• **PROBLEM DETAILS**: Could you give the listing again exactly, without its pictures?

• **INFORMATION PROVIDED**:
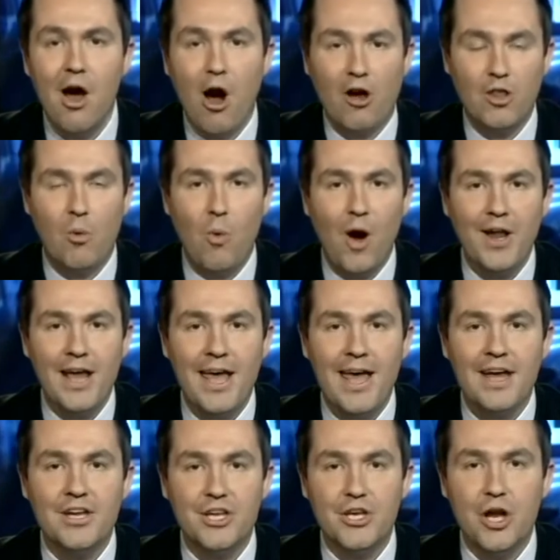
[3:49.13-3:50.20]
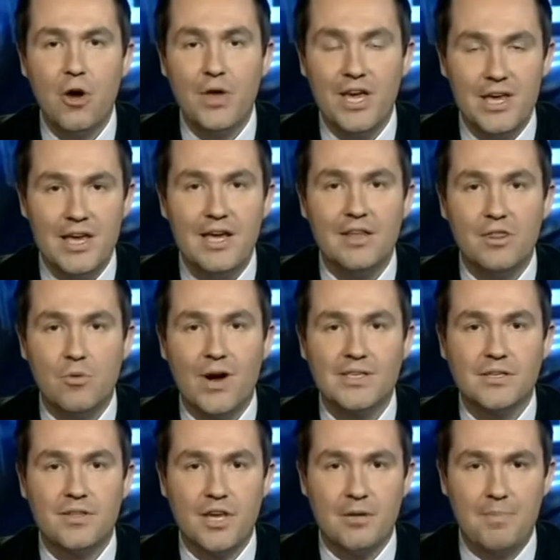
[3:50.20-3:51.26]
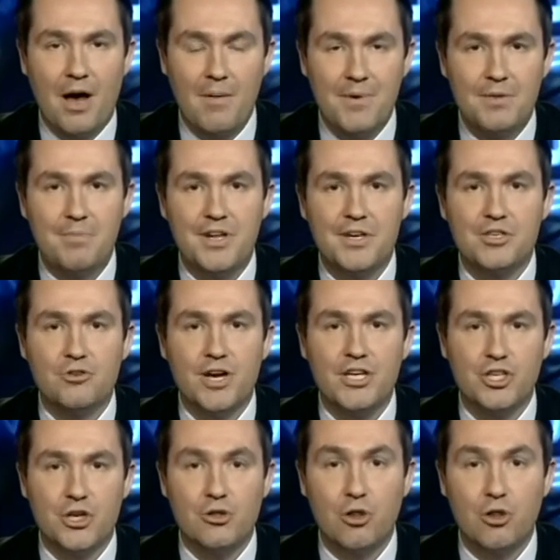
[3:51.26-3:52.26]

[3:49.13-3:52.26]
On the one hand, he and the rest of the Obama administration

• **ANSWER BELOW**:
[3:49.13-3:50.20]
[3:50.20-3:51.26]
[3:51.26-3:52.26]

[3:49.13-3:52.26]
On the one hand, he and the rest of the Obama administration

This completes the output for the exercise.